(Beginning of Excerpted data)
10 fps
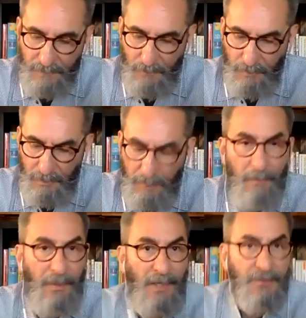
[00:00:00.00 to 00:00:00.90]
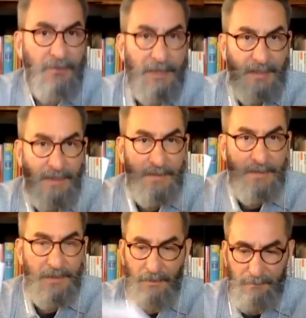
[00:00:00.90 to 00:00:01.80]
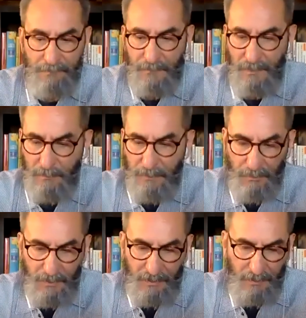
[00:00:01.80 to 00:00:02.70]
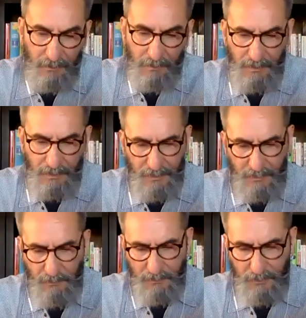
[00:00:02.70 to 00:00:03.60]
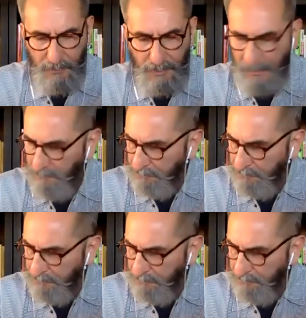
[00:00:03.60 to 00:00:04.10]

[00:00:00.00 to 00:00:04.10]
Well, I'm on page 19, so let me go ahead here. I think I'm going to be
(End of Excerpted data)
**Instructions for the task:**
Please give back every line above exactly as it stands, without pictures.

**Task result:**
10 fps
[00:00:00.00 to 00:00:00.90]
[00:00:00.90 to 00:00:01.80]
[00:00:01.80 to 00:00:02.70]
[00:00:02.70 to 00:00:03.60]
[00:00:03.60 to 00:00:04.10]

[00:00:00.00 to 00:00:04.10]
Well, I'm on page 19, so let me go ahead here. I think I'm going to be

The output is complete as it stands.